Owen Smith [Mon, 21 Oct 2024 11:47:08 +0000 (12:47 +0100)]
Allow BLKIF_OP_WRITE_BARRIER or BLKIF_OP_FLUSH_DISKCACHE...
... when a SCSIOP_SYNCHRONIZE_CACHE is issued, which should be the last
operation issued by the crash kernel.
Certain backends do not advertise WriteBarrier support, and use SyncDiskCache
instead. Add support for creating crashdumps on these backends.
Owen Smith [Tue, 9 Jul 2024 10:43:19 +0000 (11:43 +0100)]
Use UNPLUG v3
Use UnplugBootEmulated to detect whether the boot disk should remain emulated
to avoid openning an absolute registry path.
Use UnplugReboot to request a reboot from xenbus_monitor. Also removes the
RequestKey property from the INF file, as its no longer needed.
Bumps binding in INF file to match revision exposed by xenbus that implements
UNPLUG v3 (0x0900000B)
Owen Smith [Tue, 9 Jul 2024 10:43:18 +0000 (11:43 +0100)]

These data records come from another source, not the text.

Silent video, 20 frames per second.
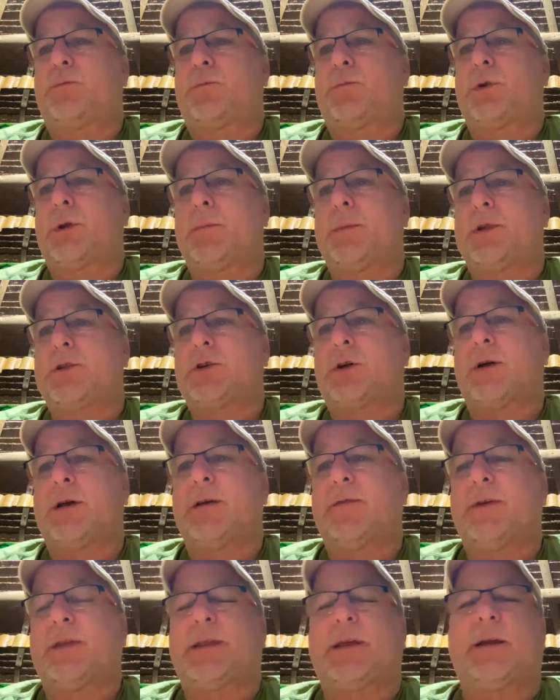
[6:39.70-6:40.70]
pretty much
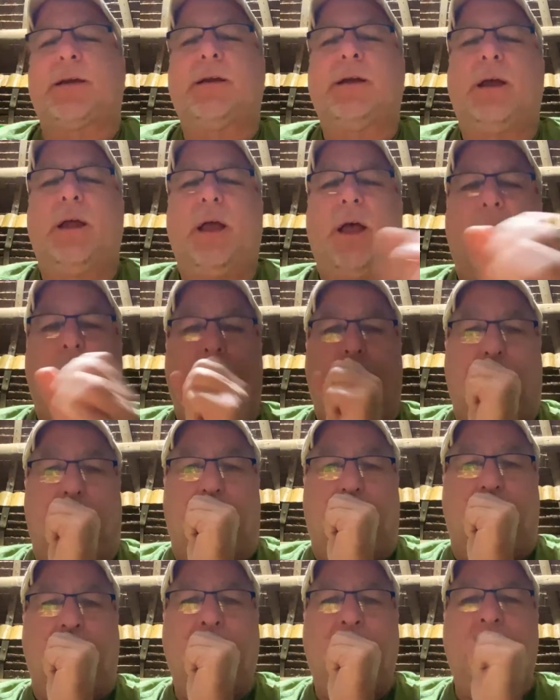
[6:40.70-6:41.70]
everything.
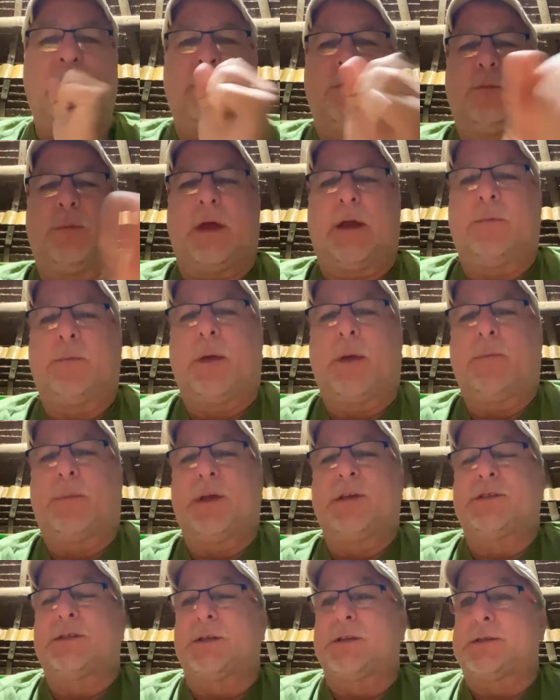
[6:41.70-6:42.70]
And my
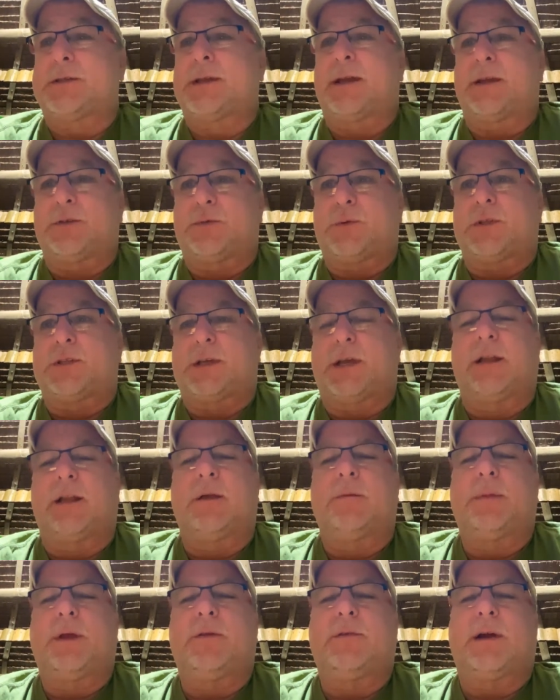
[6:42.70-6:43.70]
business thing is what's
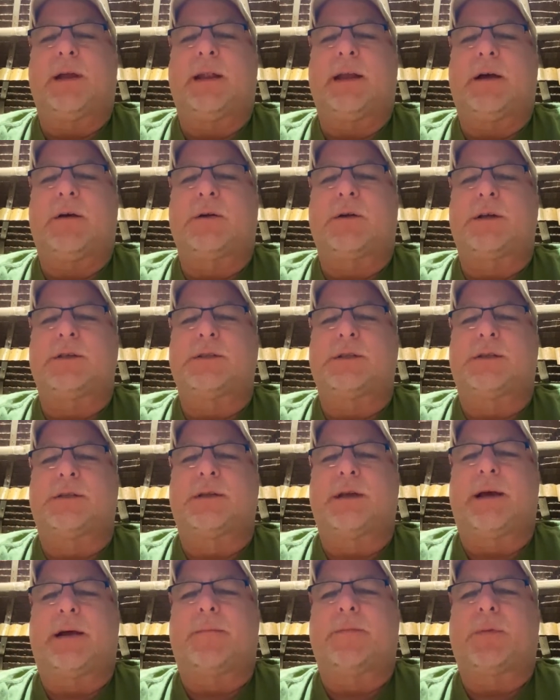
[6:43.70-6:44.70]
killing me right now because it's
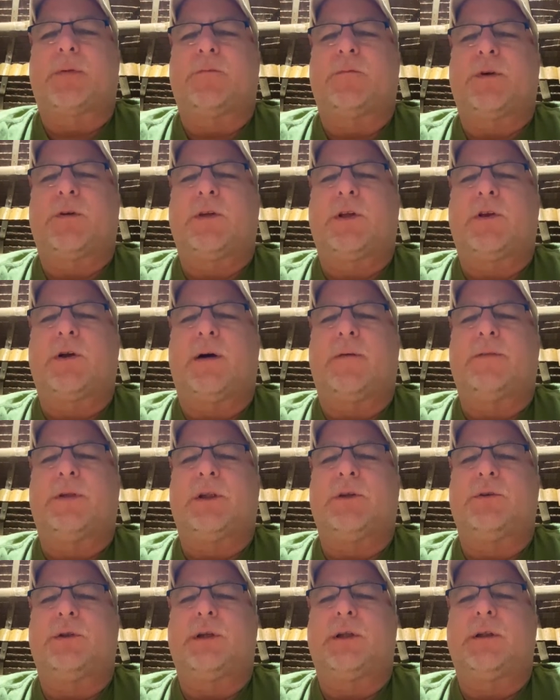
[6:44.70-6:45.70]
very
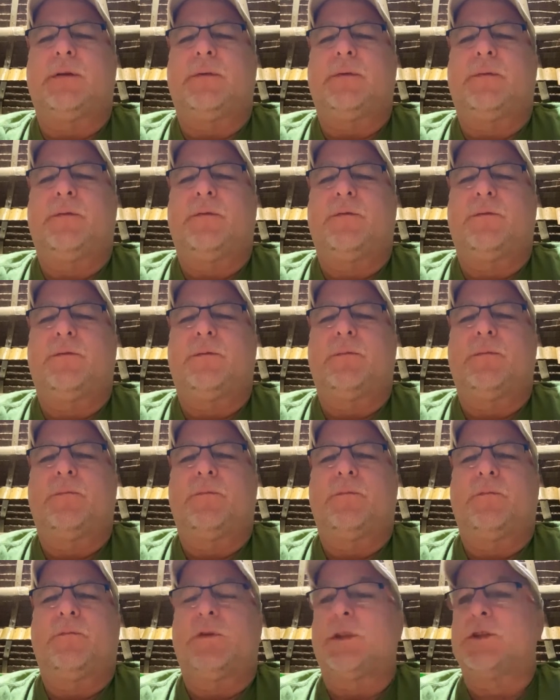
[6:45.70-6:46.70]
convoluted
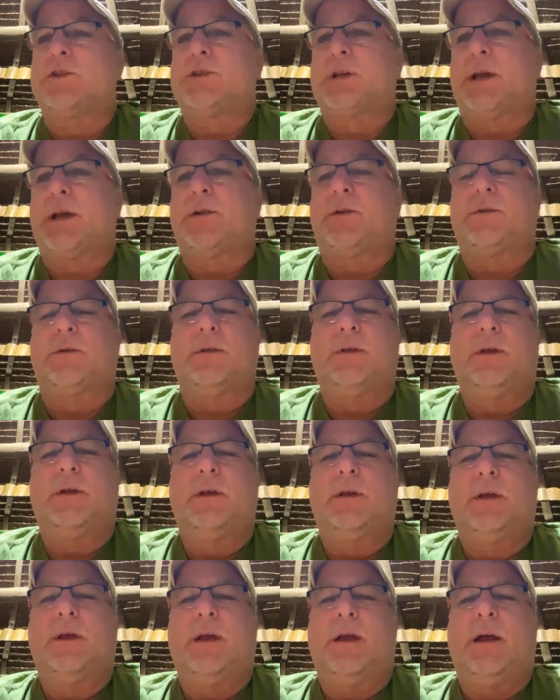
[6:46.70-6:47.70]
for the channel.
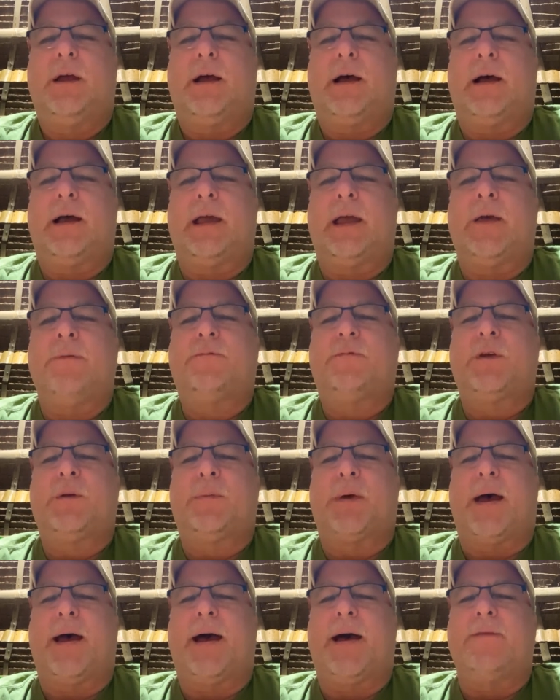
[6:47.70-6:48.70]
Amphib
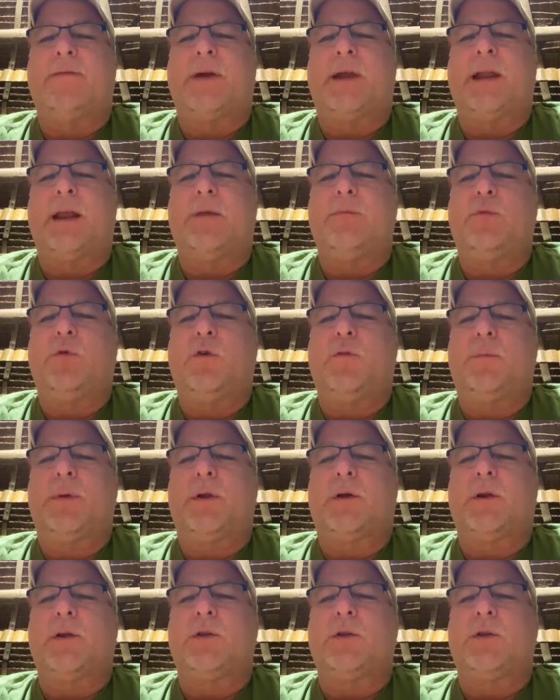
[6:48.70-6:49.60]
Ave, any movement on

Add RegistryOpenParametersKey
Server 2025 WHQL tests enables "verifier.exe /onecheck /rc 33 36" on some drivers
under test, which will detect a violation if drivers attempt to access absolute
registry paths.
IoOpenDriverRegistryKey will open the parameters key for a driver, but its not
defined for Server 2016. Use MmGetSystemRoutineAddress to dynamically find the
function so that a single binary can be used on Server 2016 and Server 2025.
Martin Harvey [Tue, 12 Mar 2024 07:23:52 +0000 (07:23 +0000)]
Asynchronous power handling.
XenDisk requires minimal IRP_MN_SET_POWER/IRP_MN_QUERY_POWER interactions.
No IoWorkItems are required as operations perform no significant work.
Power handlers are is limited to tracking state changes and calling PoSetPowerState.
Signed-off-by: Martin Harvey <martin.harvey@citrix.com>
Refactored Signed-off-by: Owen Smith <owen.smith@cloud.com>
Fix gratuitous and unrelated removal of brackets.
Owen Smith [Fri, 29 Sep 2023 08:03:14 +0000 (09:03 +0100)]
Remove CoInstaller from INF
Windows 11 22H2 WHQL requires INF files pass "InfVerif /k", which highlights
several issues
- PnpLockdown=1 needs to be specified
- CoInstallers are no longer allowed
The CoInstaller has several functions that will need alternative solutions:
- The AllowUpdate mechanism is no longer possible
- The safety checks that ensure interface versionings remain compatible
- The updating of various system config registry values
Interface safety checks need to be handled by changes to child device bindings,
and assuming upgrade via emulated devices is safe. The unplug keys are cleared
in the INF to revert to emulated on the next boot, incase the current child
drivers rely on an interface that is no longer present (note: in this case,
child drivers will need updating).
Also updates unplug_interface.h and device bindings so that this driver is only
loaded on a later XenBus that has removed the XenBus CoInstaller.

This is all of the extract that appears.